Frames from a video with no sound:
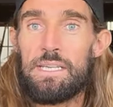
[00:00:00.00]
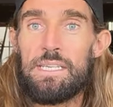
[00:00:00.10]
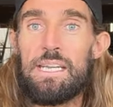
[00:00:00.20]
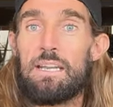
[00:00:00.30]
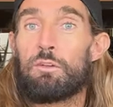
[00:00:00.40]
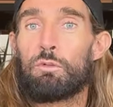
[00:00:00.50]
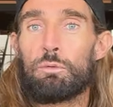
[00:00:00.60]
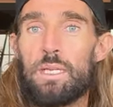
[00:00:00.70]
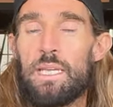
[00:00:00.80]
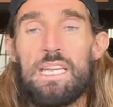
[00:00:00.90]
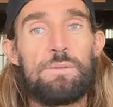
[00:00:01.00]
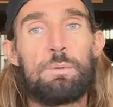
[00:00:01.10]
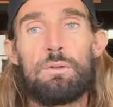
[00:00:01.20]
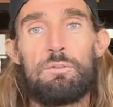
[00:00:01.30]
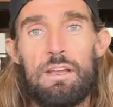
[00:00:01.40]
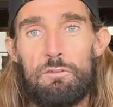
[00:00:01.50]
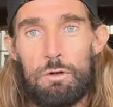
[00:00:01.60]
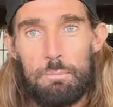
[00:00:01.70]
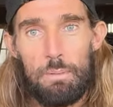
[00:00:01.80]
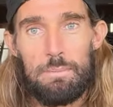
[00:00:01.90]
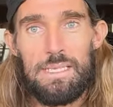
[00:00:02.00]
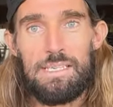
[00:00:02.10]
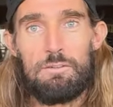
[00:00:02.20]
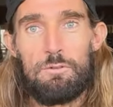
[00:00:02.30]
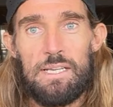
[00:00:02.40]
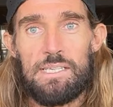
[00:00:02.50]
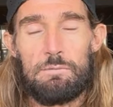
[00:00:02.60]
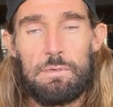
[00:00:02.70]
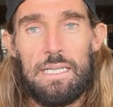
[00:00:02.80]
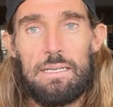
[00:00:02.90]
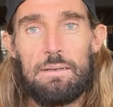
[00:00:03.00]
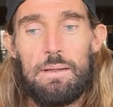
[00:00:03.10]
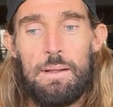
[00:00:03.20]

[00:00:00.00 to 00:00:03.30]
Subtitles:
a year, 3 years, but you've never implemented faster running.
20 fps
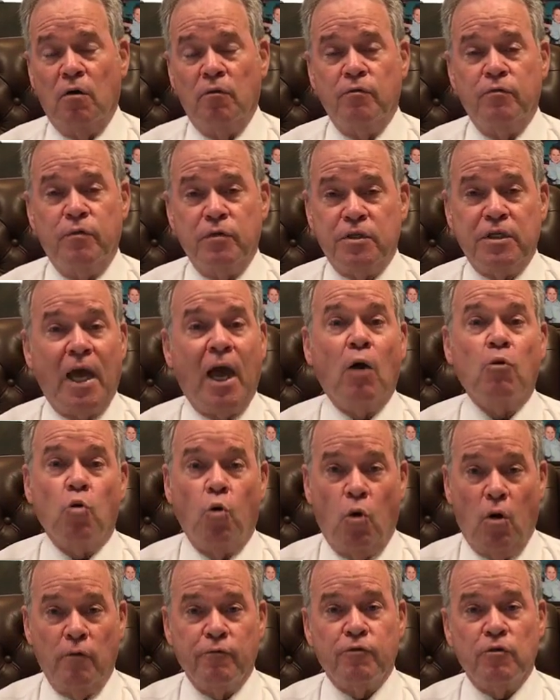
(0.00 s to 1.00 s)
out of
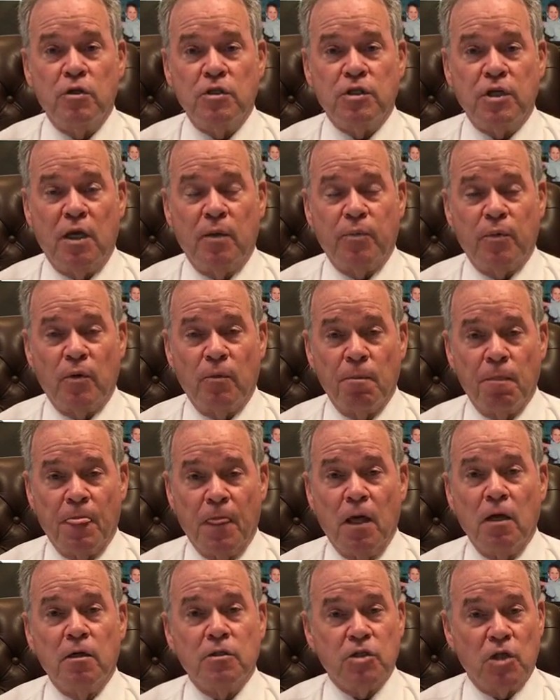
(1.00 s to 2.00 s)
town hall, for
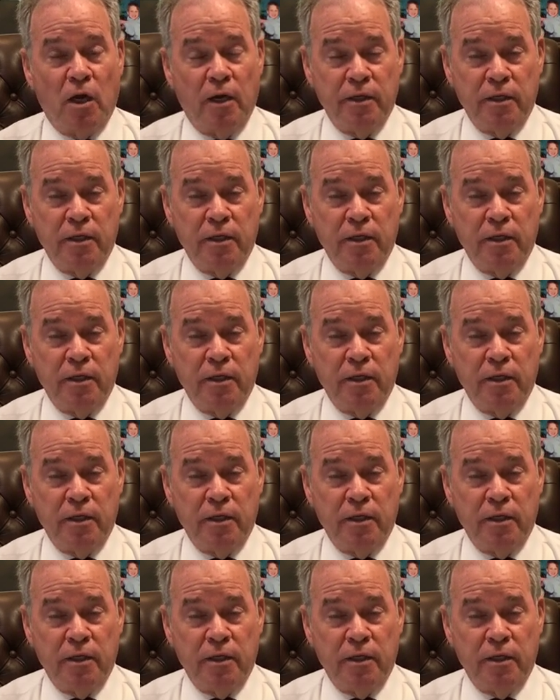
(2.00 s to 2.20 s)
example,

# # # # # # #

▸ **TASK DIRECTIONS**:
Set down, exactly as written, each line from the one that contains "[00:00:01.20]" to the last line of the records, but none of the pictures.

▸ **EXERCISE RESULT**:
[00:00:01.20]
[00:00:01.30]
[00:00:01.40]
[00:00:01.50]
[00:00:01.60]
[00:00:01.70]
[00:00:01.80]
[00:00:01.90]
[00:00:02.00]
[00:00:02.10]
[00:00:02.20]
[00:00:02.30]
[00:00:02.40]
[00:00:02.50]
[00:00:02.60]
[00:00:02.70]
[00:00:02.80]
[00:00:02.90]
[00:00:03.00]
[00:00:03.10]
[00:00:03.20]

[00:00:00.00 to 00:00:03.30]
Subtitles:
a year, 3 years, but you've never implemented faster running.
20 fps
(0.00 s to 1.00 s)
out of
(1.00 s to 2.00 s)
town hall, for
(2.00 s to 2.20 s)
example,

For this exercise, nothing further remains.